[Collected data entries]
BEGIN

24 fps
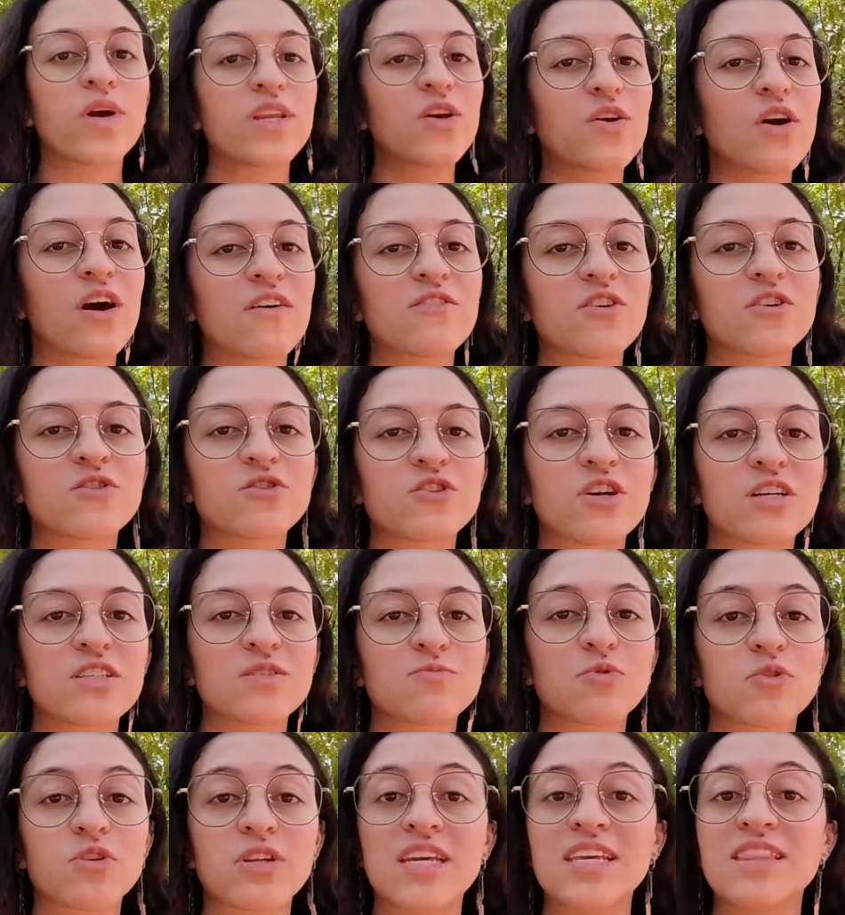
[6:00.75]
When you have your
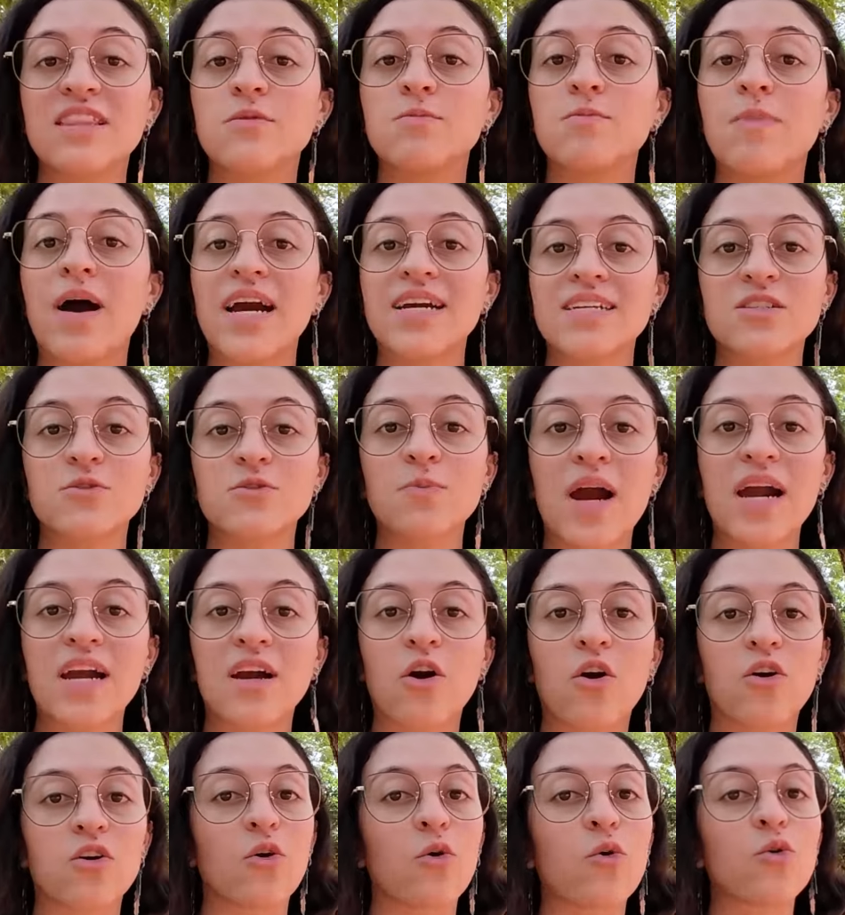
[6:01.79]
transport either back to
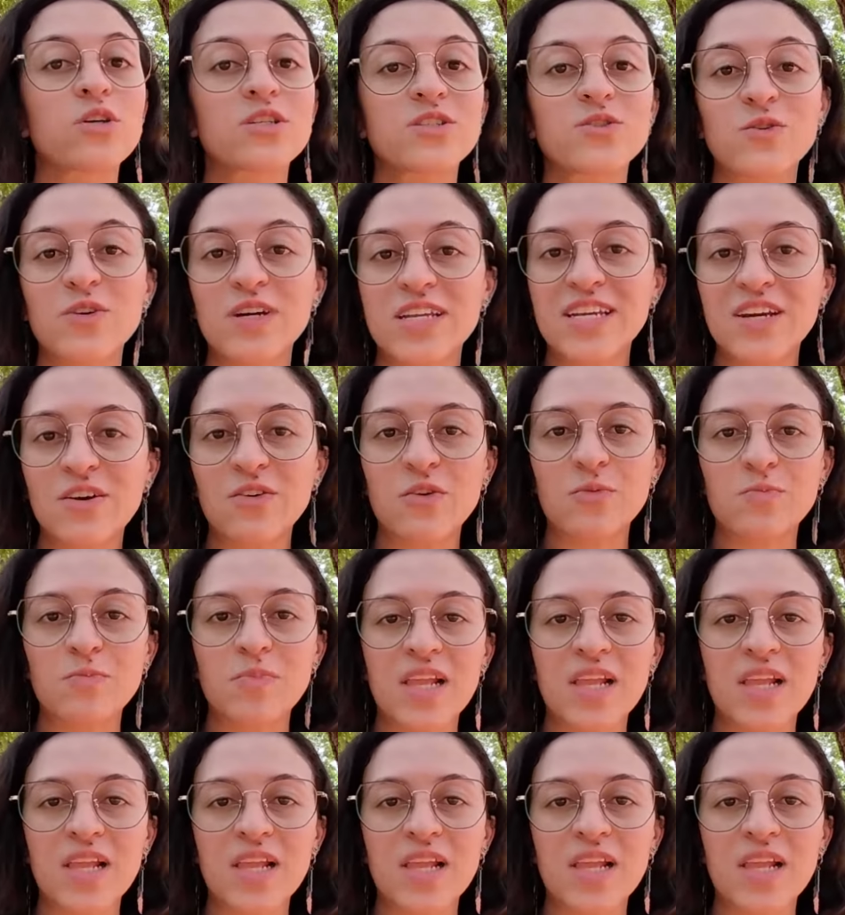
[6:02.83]
Bangkok or to any other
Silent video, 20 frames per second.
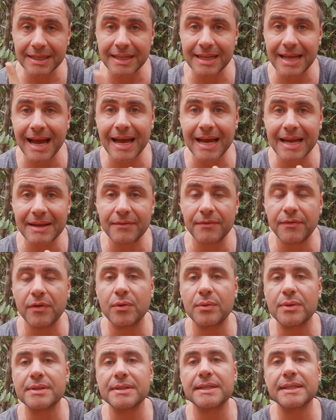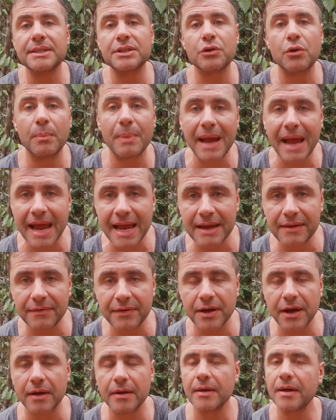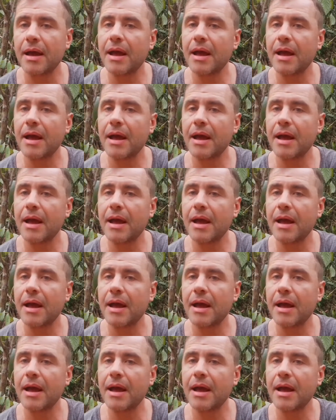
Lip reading: that influences your behavior.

END

> TASK REQUIREMENTS: Please reproduce every record exactly, leaving the pictures out.

> SOLUTION TO THIS TASK:
24 fps
[6:00.75]
When you have your
[6:01.79]
transport either back to
[6:02.83]
Bangkok or to any other
Silent video, 20 frames per second.
Lip reading: that influences your behavior.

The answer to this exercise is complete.